## WHAT TO PRODUCE
For every line in the material below that holds "from", report the line.
++++++
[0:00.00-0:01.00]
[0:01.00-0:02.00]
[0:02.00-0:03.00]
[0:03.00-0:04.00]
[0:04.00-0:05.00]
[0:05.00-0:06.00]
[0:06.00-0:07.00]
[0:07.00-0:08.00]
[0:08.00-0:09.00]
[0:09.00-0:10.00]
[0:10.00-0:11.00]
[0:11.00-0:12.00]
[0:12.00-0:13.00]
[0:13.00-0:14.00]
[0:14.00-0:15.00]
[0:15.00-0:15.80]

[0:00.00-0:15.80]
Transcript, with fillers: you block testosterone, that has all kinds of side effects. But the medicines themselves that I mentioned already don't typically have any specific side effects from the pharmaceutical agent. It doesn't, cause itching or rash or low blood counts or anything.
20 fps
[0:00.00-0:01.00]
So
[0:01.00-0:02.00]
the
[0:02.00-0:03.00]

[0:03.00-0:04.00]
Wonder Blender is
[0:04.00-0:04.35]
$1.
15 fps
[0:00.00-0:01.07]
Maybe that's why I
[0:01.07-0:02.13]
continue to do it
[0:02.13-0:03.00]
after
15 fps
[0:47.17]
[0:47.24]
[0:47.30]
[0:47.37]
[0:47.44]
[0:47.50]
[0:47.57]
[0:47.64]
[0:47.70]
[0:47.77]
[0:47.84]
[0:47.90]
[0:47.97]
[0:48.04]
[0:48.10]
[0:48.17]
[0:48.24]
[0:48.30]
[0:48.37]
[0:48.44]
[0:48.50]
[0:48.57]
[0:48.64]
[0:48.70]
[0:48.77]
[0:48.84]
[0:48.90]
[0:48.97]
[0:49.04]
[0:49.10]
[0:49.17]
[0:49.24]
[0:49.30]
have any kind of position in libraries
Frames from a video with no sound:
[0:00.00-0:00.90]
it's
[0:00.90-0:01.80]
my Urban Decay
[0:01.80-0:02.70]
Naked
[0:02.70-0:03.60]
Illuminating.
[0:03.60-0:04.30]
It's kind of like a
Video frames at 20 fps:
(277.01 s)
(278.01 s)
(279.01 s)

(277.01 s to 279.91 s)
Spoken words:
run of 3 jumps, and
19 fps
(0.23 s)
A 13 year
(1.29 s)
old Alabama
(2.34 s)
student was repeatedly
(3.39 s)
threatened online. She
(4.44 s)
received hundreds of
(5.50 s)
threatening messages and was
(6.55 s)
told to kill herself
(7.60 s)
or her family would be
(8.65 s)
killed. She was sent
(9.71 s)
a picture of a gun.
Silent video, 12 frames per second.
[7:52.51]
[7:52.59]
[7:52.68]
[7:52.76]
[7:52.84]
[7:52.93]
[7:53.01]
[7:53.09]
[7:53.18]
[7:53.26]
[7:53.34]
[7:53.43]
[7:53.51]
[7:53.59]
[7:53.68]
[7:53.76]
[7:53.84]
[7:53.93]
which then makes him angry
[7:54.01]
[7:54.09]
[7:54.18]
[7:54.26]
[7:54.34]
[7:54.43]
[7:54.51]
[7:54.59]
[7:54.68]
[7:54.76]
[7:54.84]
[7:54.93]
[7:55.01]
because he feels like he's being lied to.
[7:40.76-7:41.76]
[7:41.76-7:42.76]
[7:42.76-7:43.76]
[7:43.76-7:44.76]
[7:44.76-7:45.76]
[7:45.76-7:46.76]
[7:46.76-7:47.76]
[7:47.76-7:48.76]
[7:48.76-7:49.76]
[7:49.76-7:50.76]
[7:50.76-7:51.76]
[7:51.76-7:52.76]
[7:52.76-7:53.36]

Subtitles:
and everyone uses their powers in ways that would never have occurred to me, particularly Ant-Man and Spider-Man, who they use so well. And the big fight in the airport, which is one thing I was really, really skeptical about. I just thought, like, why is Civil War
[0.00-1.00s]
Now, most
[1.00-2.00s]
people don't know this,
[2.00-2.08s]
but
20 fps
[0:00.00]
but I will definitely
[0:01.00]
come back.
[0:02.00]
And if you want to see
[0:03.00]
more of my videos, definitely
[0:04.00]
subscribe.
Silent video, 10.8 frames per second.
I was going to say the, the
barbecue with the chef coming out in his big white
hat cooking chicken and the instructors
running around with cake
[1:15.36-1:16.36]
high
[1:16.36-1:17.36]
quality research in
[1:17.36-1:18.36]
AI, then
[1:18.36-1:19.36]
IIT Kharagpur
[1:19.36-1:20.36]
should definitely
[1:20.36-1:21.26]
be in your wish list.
++++++
## RESPONSE AREA
Transcript, with fillers: you block testosterone, that has all kinds of side effects. But the medicines themselves that I mentioned already don't typically have any specific side effects from the pharmaceutical agent. It doesn't, cause itching or rash or low blood counts or anything.
Frames from a video with no sound:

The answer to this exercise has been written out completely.